# Input data:

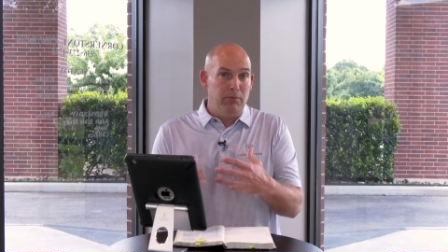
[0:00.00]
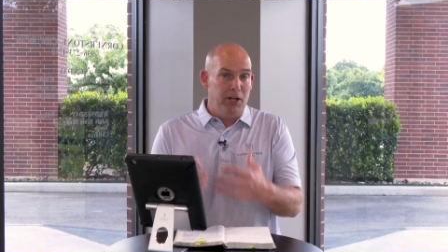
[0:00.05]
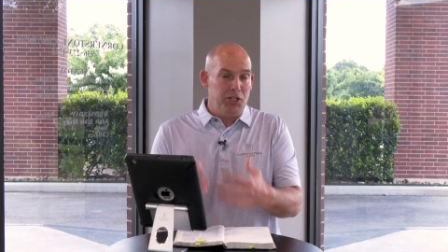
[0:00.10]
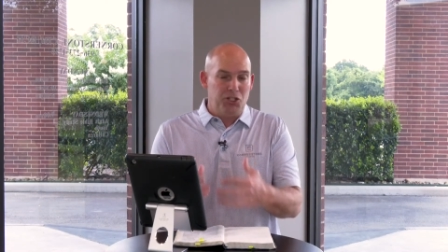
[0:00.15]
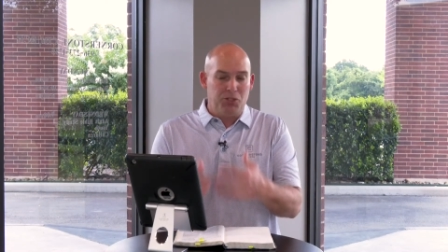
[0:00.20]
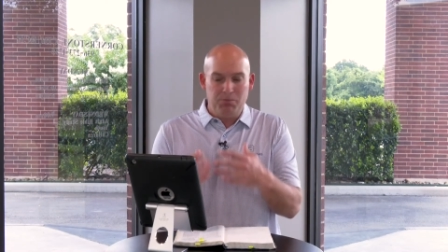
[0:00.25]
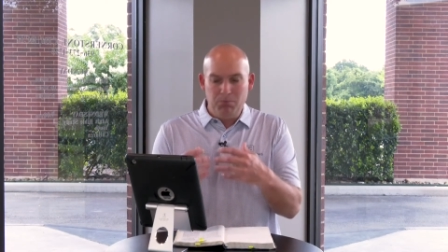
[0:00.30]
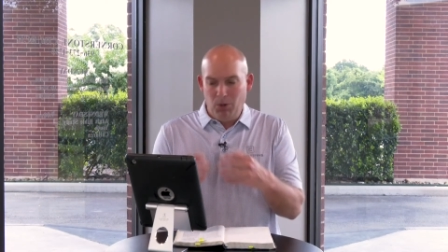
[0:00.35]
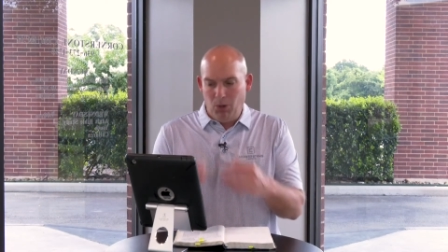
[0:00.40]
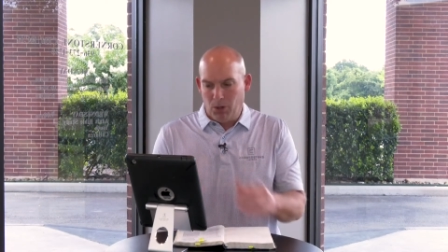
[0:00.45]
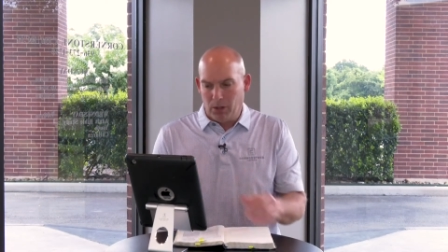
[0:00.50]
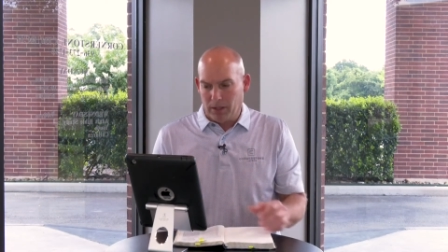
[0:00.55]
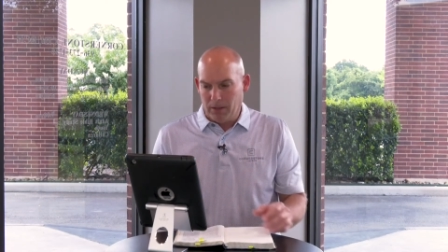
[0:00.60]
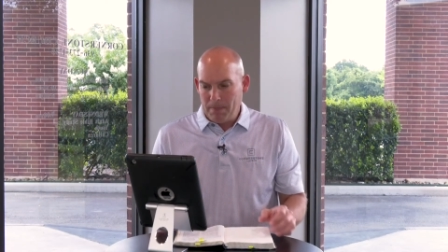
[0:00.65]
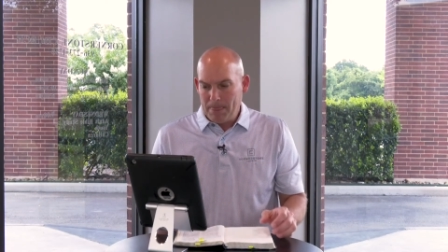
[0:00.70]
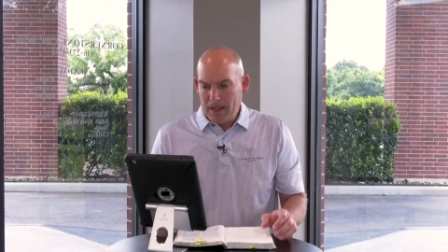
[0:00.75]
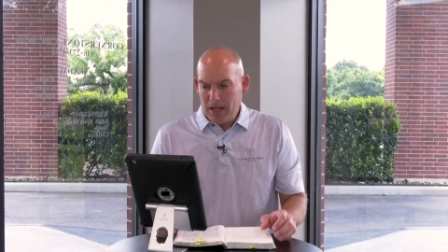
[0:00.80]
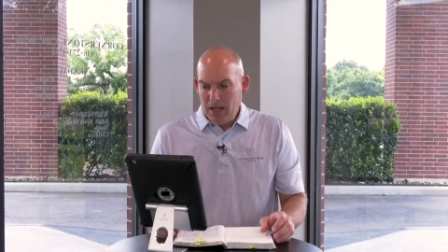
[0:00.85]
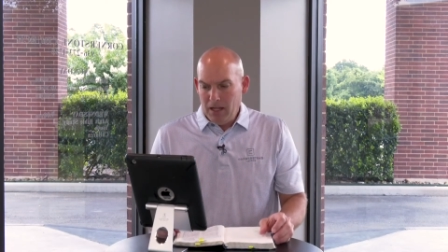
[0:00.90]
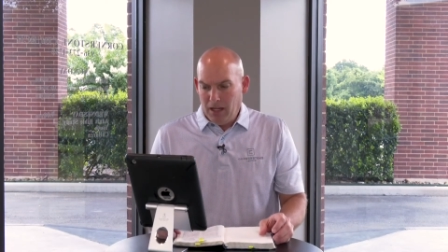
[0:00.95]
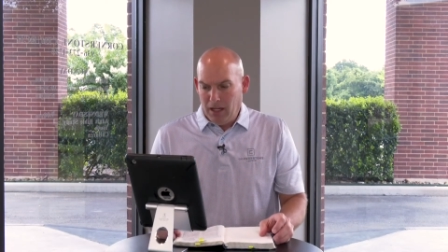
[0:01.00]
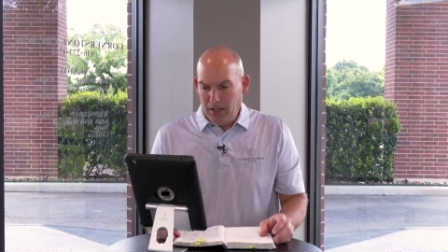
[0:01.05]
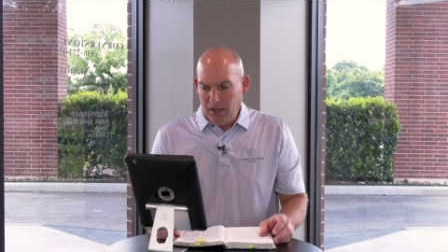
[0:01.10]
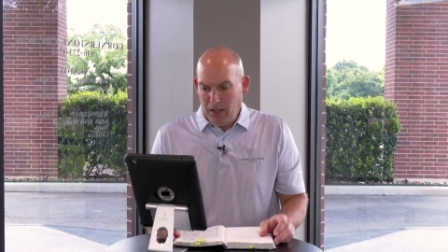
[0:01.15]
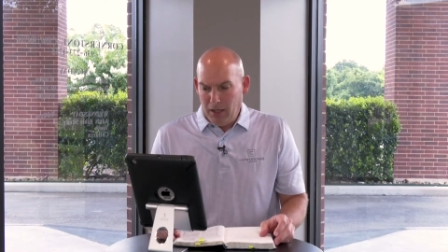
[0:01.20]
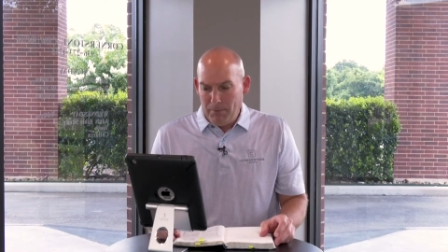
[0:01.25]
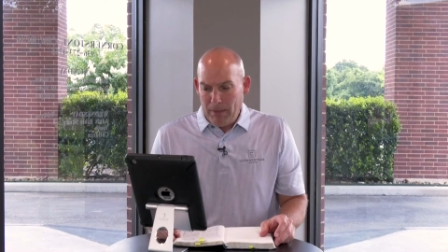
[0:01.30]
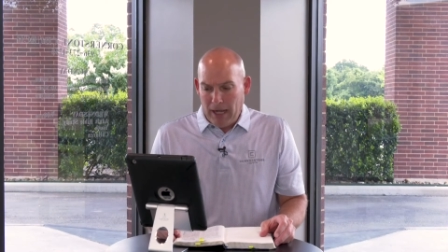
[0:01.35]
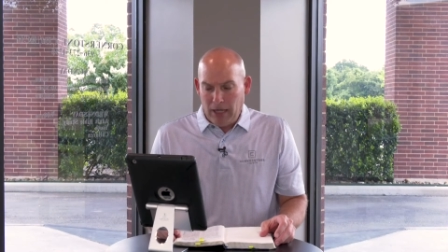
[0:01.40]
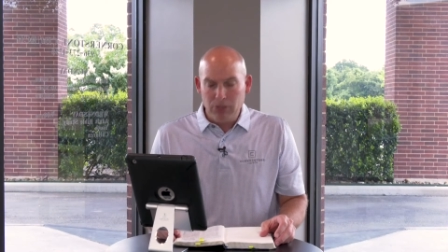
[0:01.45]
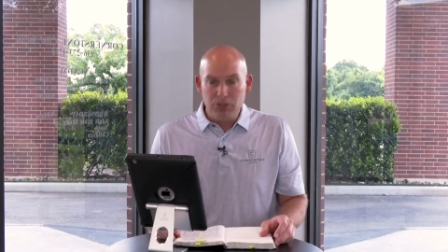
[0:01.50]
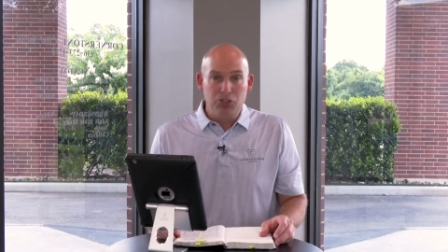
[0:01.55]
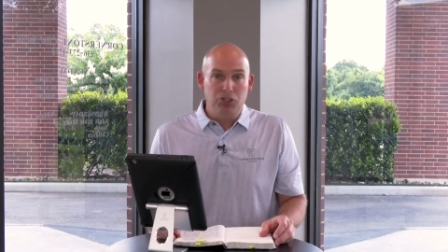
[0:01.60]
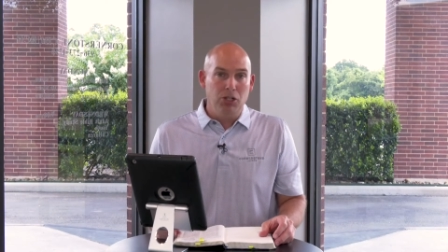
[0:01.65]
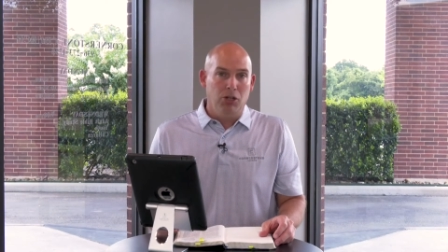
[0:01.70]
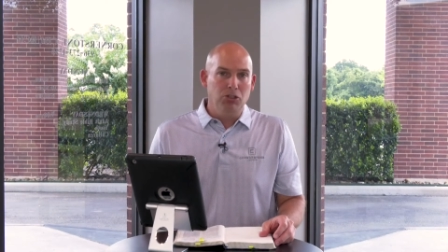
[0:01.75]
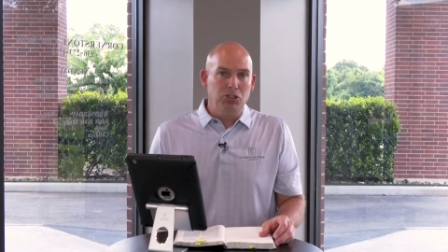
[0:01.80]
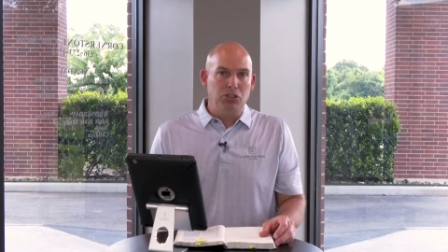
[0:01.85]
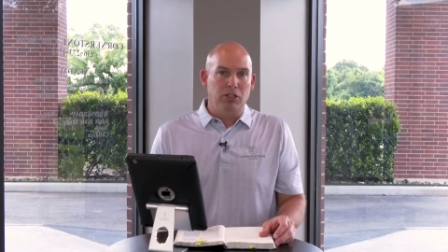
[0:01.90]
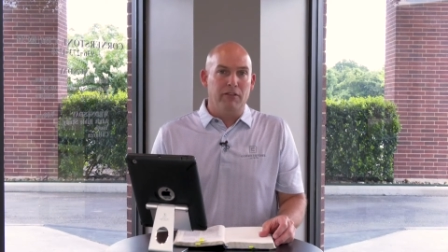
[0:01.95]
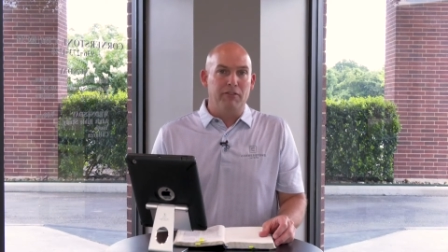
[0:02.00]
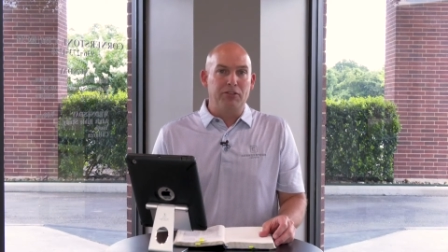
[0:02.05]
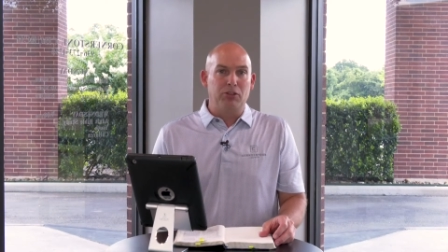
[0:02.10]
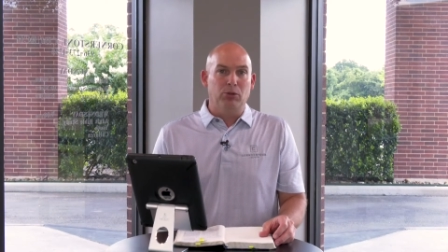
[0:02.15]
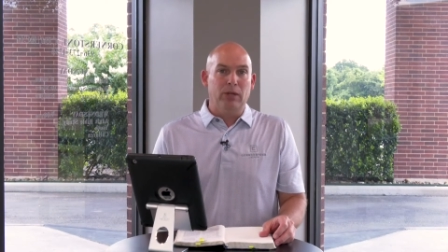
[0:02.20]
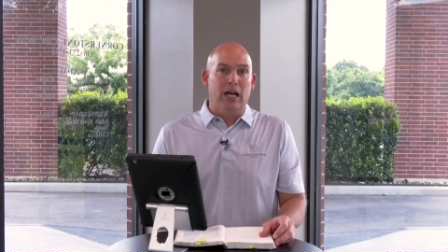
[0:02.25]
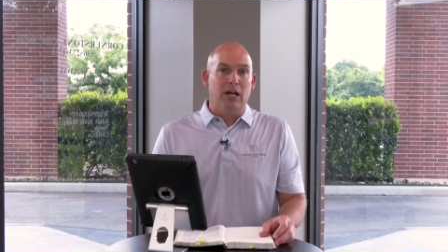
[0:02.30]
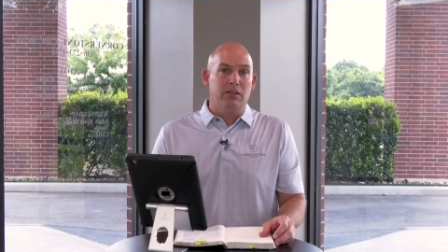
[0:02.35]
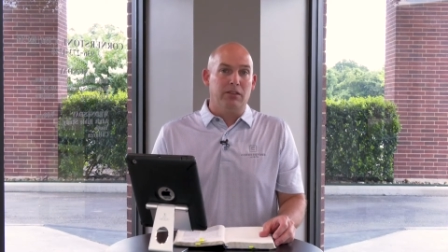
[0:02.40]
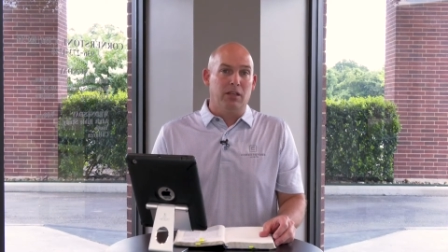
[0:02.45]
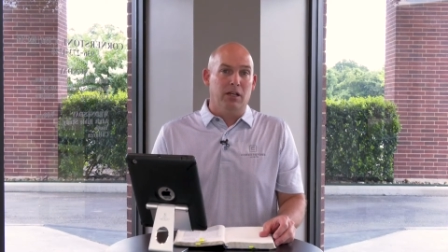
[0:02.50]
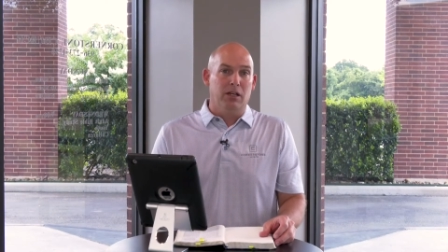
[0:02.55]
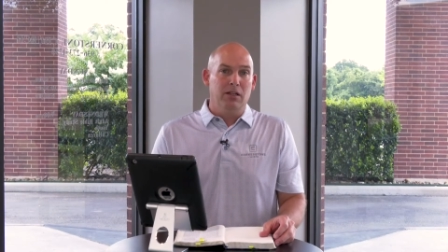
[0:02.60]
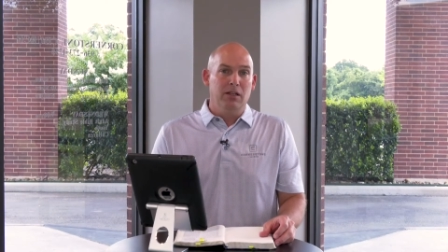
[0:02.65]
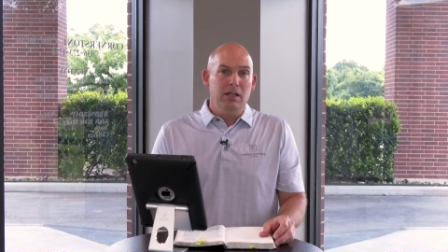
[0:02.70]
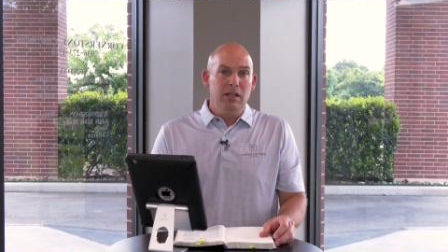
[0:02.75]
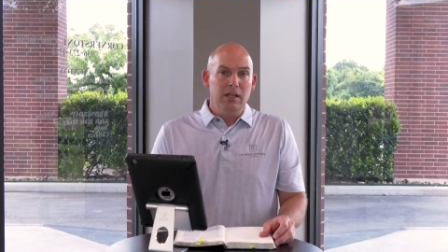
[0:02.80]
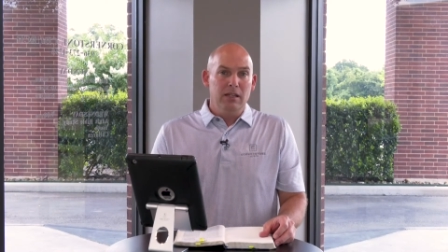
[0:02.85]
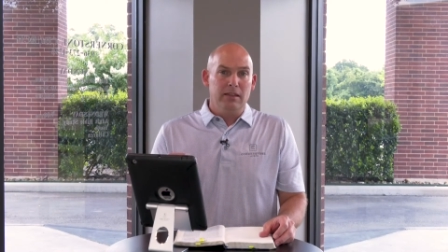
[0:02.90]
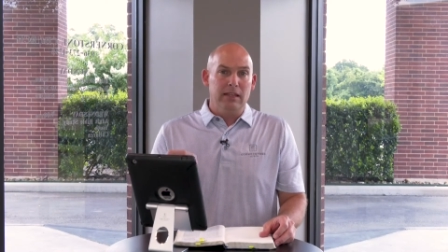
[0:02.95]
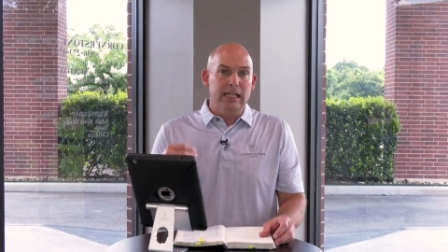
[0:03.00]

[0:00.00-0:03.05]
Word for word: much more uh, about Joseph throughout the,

==

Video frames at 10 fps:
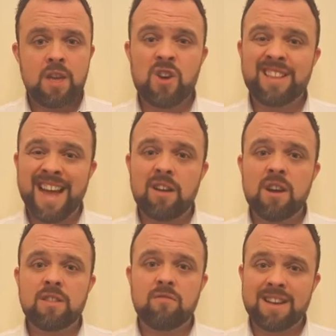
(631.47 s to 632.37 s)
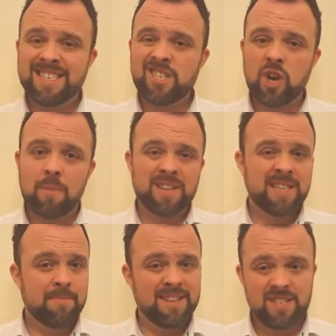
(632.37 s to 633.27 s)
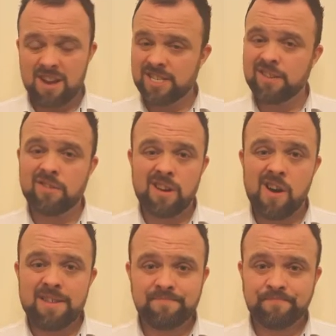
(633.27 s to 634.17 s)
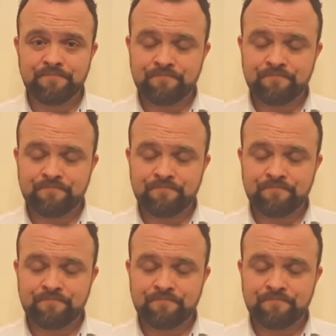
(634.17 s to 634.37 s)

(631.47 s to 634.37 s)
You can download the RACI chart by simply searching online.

==

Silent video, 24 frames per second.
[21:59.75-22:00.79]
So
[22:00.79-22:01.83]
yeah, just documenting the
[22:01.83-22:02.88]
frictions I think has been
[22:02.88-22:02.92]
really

# Exercise goal:
If a line in the data above includes the string "frames", copy it.

# Answer for this exercise:
Video frames at 10 fps:
Silent video, 24 frames per second.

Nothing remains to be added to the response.